Learning-From-Mistakes Prompting for Indigenous Language Translation

You-Cheng Liao,Chen-Jui Yu,Chi-Yi Lin,He-Feng Yun,Yen-Hsiang Wang,Hsiao-Min Li,Yao-Chung Fan
2024-07-18
Abstract:Using large language models, this paper presents techniques to improve extremely low-resourced indigenous language translations. Our approaches are grounded in the use of (1) the presence of a datastore consisting of a limited number of parallel translation examples, (2) the inherent capabilities of LLMs like GPT-3.5, and (3) a word-level translation dictionary. We harness the potential of LLMs and in-context learning techniques in such a setting for using LLMs as universal translators for extremely low-resourced languages. Our methodology hinges on utilizing LLMs as language compilers for selected language pairs, hypothesizing that they could internalize syntactic structures to facilitate accurate translation. We introduce three techniques: KNNPrompting with Retrieved Prompting Context, Chain-of-Thought Prompting and Learningfrom-Mistakes Prompting, with the last method addressing past errors. The evaluation results suggest that, even with limited corpora, LLMs can effectively translate extremely low-resource languages when paired with proper prompting.
Computation and Language
What problem does this paper attempt to address?
The paper attempts to address the issue of improving translation for extremely low-resource indigenous languages using large language models (LLMs).
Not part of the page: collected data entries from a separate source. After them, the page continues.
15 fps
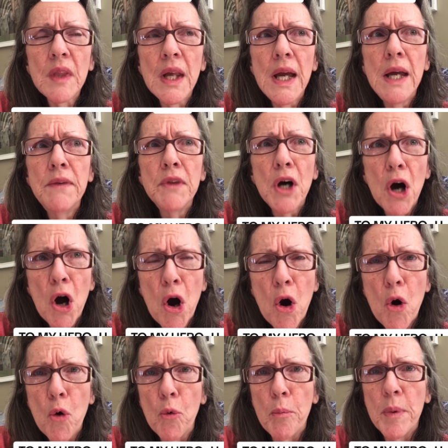and the
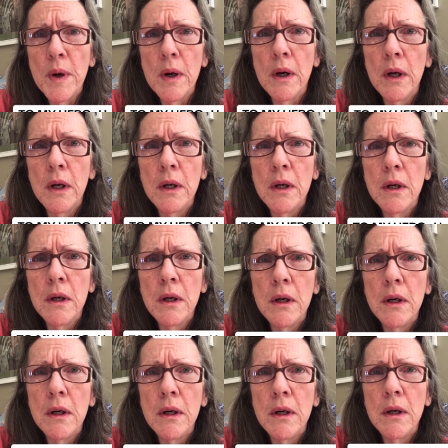hope
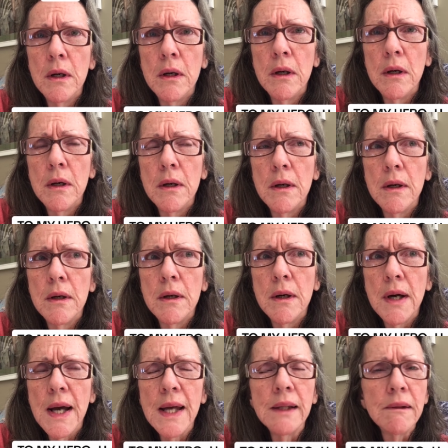
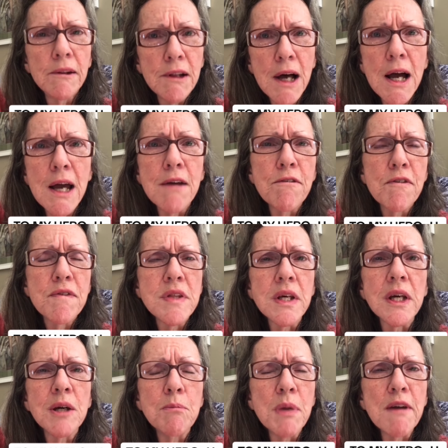and life that
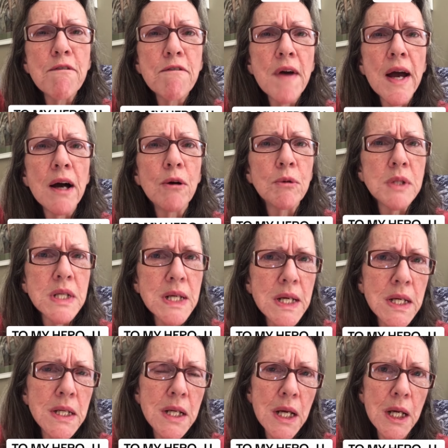can be found
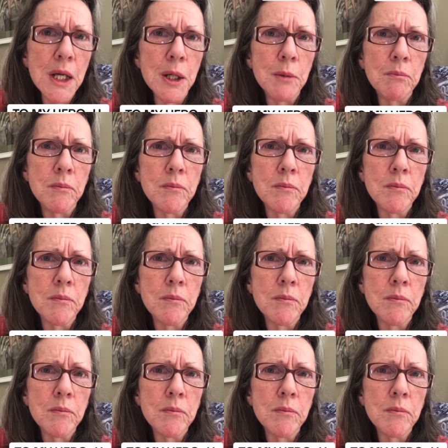in Him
Specifically, the researchers aim to enhance the translation quality from Chinese to Taiwanese indigenous languages through the following three methods: 1. **KNN-Prompting with Retrieved Prompting Context (RPC)**: By retrieving examples similar to the context of the sentence to be translated and combining them with a word-level translation dictionary, this method aims to enhance the LLM's understanding of the target language's grammar and syntax. 2. **Chain-of-Thought (CoT) Prompting**: By providing chain-of-thought examples, this method guides the LLM to more effectively utilize RPC for translation. 3. **Learning-from-Mistakes (LFM) Prompting**: By introducing past translation errors as a feedback mechanism, this method further optimizes the translation results. These methods aim to leverage the intrinsic understanding and reasoning capabilities of LLMs to achieve effective translation for extremely low-resource languages in the context of limited parallel corpora. The researchers particularly focus on languages that the model has not been exposed to during the pre-training phase, thereby expanding the application scope of LLMs in low-resource language translation.